Dublin City Council will be left with pension liabilities of €330 million. Local authorities operate a public sector defined benefit pay-as-you-go pension scheme. Therefore, as pension liabilities fall due when people retire, payments are made from current expenditure. Liability arises if everyone working for the services retires in the morning. The Minister for Social Protection has pointed out that there is a major pension problem in respect of the entire public service, which makes this figure seem relatively modest. Pension liability already exists in respect of staff working in water services, so the transition to Irish Water does not create a new liability. The service level agreement provides that Irish Water will pay local authorities for existing water service pensioners. The Water Services (No. 2) Bill also provides a mechanism for payment of pension benefits to local authority staff who transfer to Irish Water now or following the service level agreement. When the service level agreement comes to an end, the pension liability for water services staff who do not transfer to Irish Water will rest with the local authority.
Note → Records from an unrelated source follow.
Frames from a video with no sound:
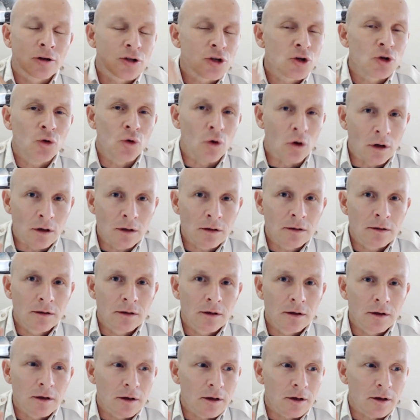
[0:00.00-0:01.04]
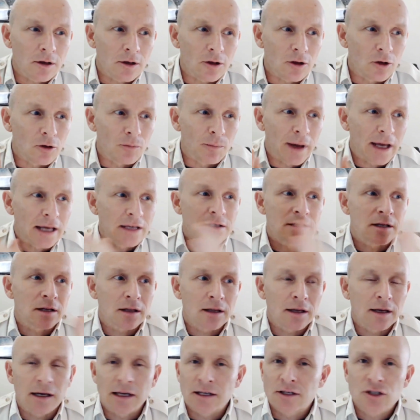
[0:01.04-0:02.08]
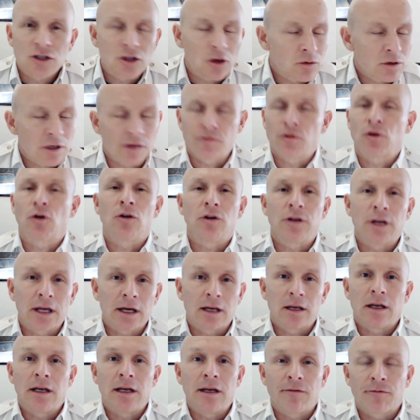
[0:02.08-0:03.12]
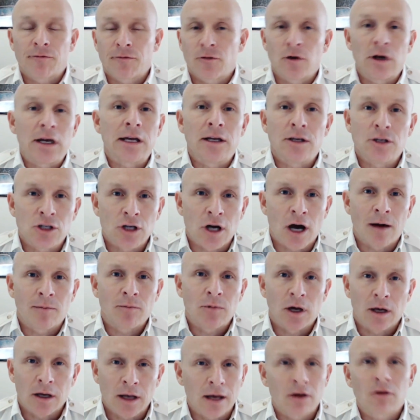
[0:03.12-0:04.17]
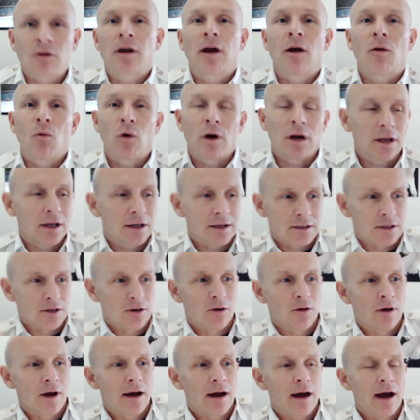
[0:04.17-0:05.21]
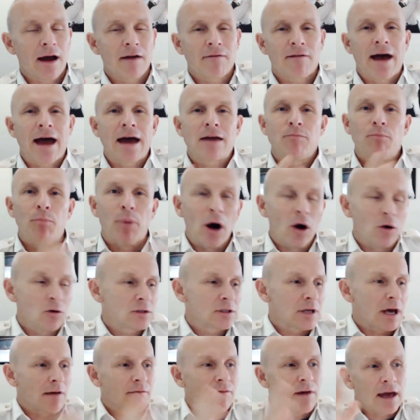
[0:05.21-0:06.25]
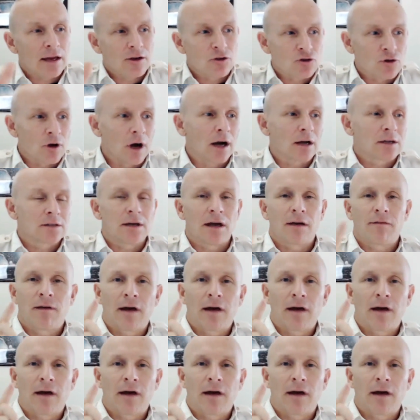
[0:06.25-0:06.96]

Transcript: tool, it's so difficult to get any freaking job done. I don't care what it is. I've had boats, I've had trucks, I've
This is unlikely to arise until 2025 at the earliest.
The comment about asset-stripping to the tune of €2 billion without any compensation is an unbalanced presentation. The Bill provides for the transfer of water services assets to Irish Water and all of the liabilities associated with the assets, including loans. A total of €730 million in gross water costs will transition to Irish Water from 2014. Some €244 million will be paid back to local authorities for the provision of water services under the terms of the service level agreement. Irish Water expects to pay commercial rates of approximately €42 million to local authorities on the water infrastructure assets that transfer to it from 1 January 2014. The remaining €444 million of water-related costs, which local authorities would otherwise have to meet from their own resources, will be funded centrally by Irish Water.
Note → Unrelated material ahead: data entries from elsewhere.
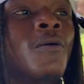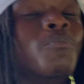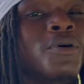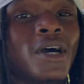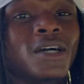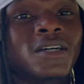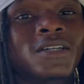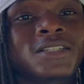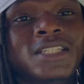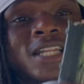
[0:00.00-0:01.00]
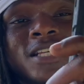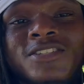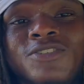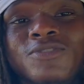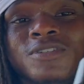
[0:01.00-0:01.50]
but it's not an
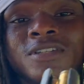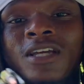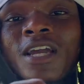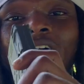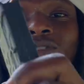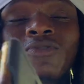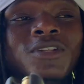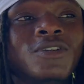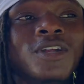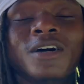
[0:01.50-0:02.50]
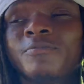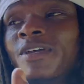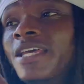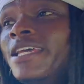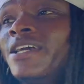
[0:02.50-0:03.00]
excuse. Got three loaded up.
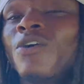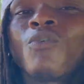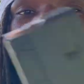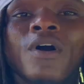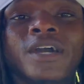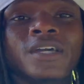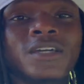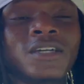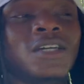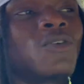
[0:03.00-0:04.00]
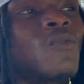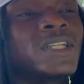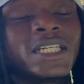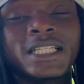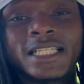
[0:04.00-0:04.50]
One one
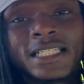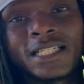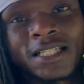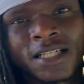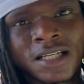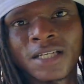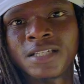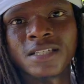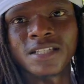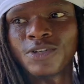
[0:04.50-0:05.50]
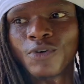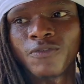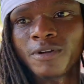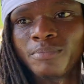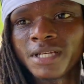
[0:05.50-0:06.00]
in glizzy, zero.
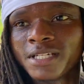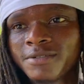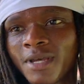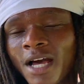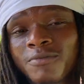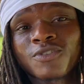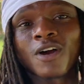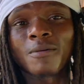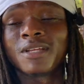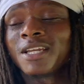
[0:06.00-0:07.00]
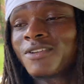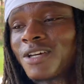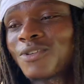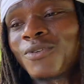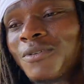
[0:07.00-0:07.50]
Man, I'm sorry I'm laying y'all
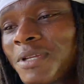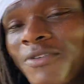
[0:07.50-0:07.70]
down. Hold on, let me get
The Bill provides that non-domestic charges existing in local authorities in 2013 will continue to apply from 1 January 2014 and will continue to be collected by local authorities on behalf of Irish Water for the first half of 2014. Irish Water will be responsible for collection of commercial water charges from 1 July 2014. In respect of the Dublin City Council deficit in 2014, the city manager issued a note to councillors on Friday stating that the general purpose grant, GPG, allocation he received in the net transfer of water costs to Irish Water represented a satisfactory outcome and exceeded his expectations in regard to the council's funding position in 2014. He said he was satisfied that he would be able to prepare a draft budget for 2014 that would largely maintain service levels.